Hey @nelson2005 ,
let’s start with two simple examples which show the potential beautiful effects (if intended) or horrible effects (if unintended) and continue from there.
There could be functions with several default or omitted arguments.
Only 3 default parameters lead to 27 function variations.
@nb.njit([
'int64(int64, int64, int64)',
'int64(int64, int64, Omitted(None))',
'int64(int64, int64, none)',
'int64(int64, Omitted(None), int64)',
'int64(int64, Omitted(None), Omitted(None))',
'int64(int64, Omitted(None), none)',
'int64(int64, none, int64)',
'int64(int64, none, Omitted(None))',
'int64(int64, none, none)',
'int64(Omitted(None), int64, int64)',
'int64(Omitted(None), int64, Omitted(None))',
'int64(Omitted(None), int64, none)',
'int64(Omitted(None), Omitted(None), int64)',
'int64(Omitted(None), Omitted(None), Omitted(None))',
'int64(Omitted(None), Omitted(None), none)',
'int64(Omitted(None), none, int64)',
'int64(Omitted(None), none, Omitted(None))',
'int64(Omitted(None), none, none)',
'int64(none, int64, int64)',
'int64(none, int64, Omitted(None))',
'int64(none, int64, none)',
'int64(none, Omitted(None), int64)',
'int64(none, Omitted(None), Omitted(None))',
'int64(none, Omitted(None), none)',
'int64(none, none, int64)',
'int64(none, none, Omitted(None))',
'int64(none, none, none)'])
def foo(a: int = None, b: int = None, c: int = None) -> int:
a = a or 0
b = b or 0
c = c or 0
return a+b+c
Or there could be functions with more complex data types or type containers.
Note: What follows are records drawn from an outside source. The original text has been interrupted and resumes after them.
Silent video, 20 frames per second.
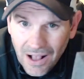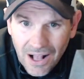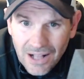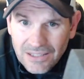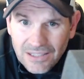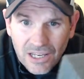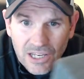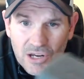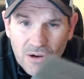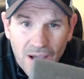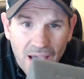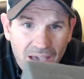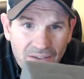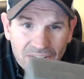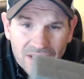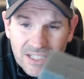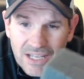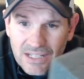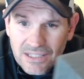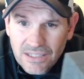I'll tell you, I
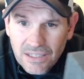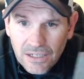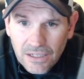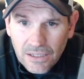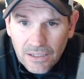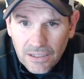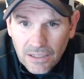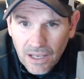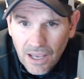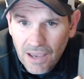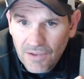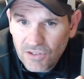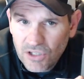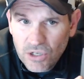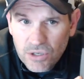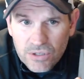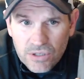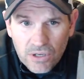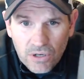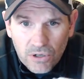haven't tested it. I haven't
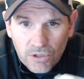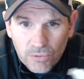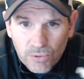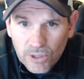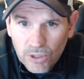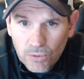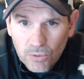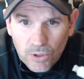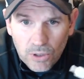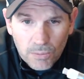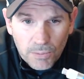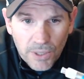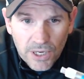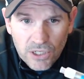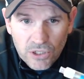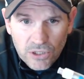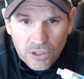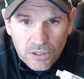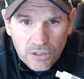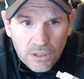used it on a real-world
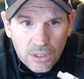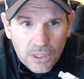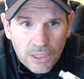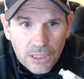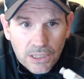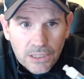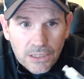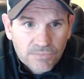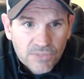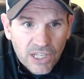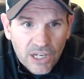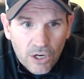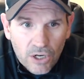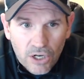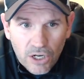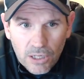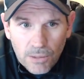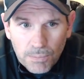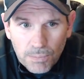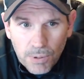patient. They are
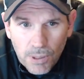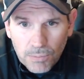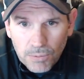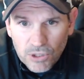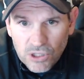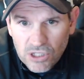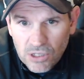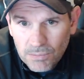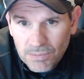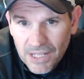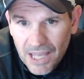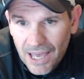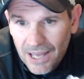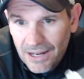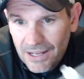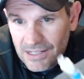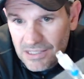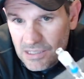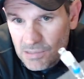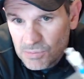going to publish some data
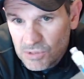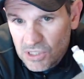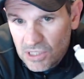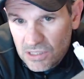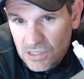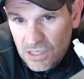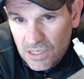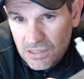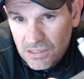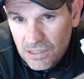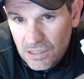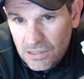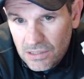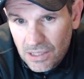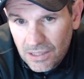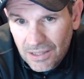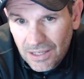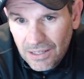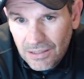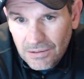and some statistics,
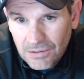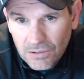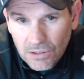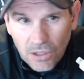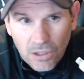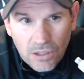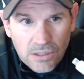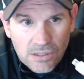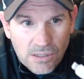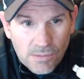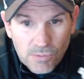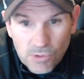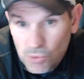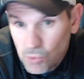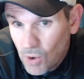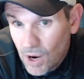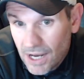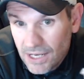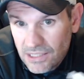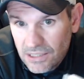I think, on some
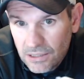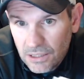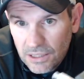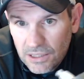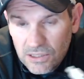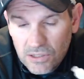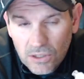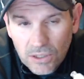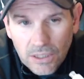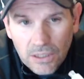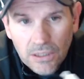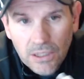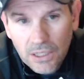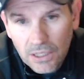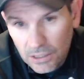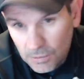swine studies on it.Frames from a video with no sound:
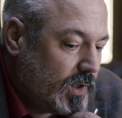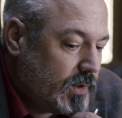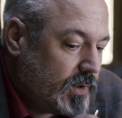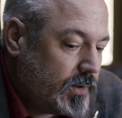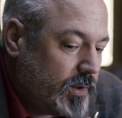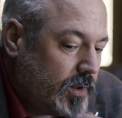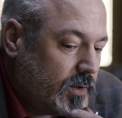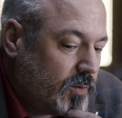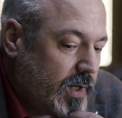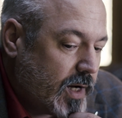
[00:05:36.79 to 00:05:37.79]
And
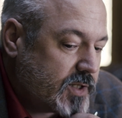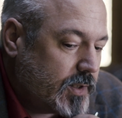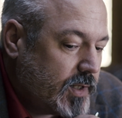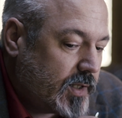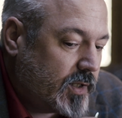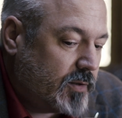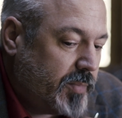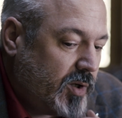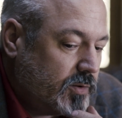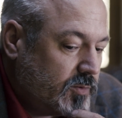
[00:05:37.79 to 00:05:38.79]
then we actually got on a
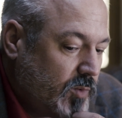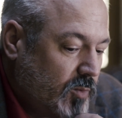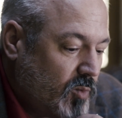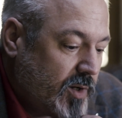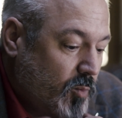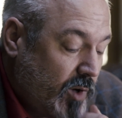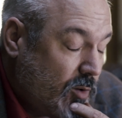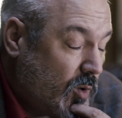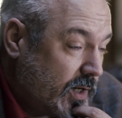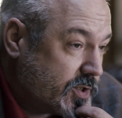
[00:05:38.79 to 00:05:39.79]
boat and went
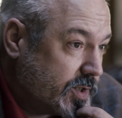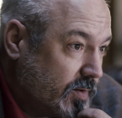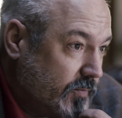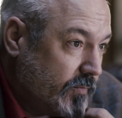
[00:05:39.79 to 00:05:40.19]
whale watching.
Here the parent data type number
contains 10 or even more base types. Again this leads to multiple function variations.
@nb.njit([
'uint8(uint8)',
'uint16(uint16)',
'uint32(uint32)',
'uint64(uint64)',
'int8(int8)',
'int16(int16)',
'int32(int32)',
'int64(int64)',
'float32(float32)',
'float64(float64)'])
def bar(a: np.number) -> np.number:
return a+1
These python functions seem to be simple and innocent cases but they generate a huge number of function variations.
Pros:
Defining explicit function signatures for various input combinations can lead to a significant number of function definitions. Inferring types from Python annotations could potentially simplify code by reducing the need for explicit type signature declarations, making the code easier to maintain.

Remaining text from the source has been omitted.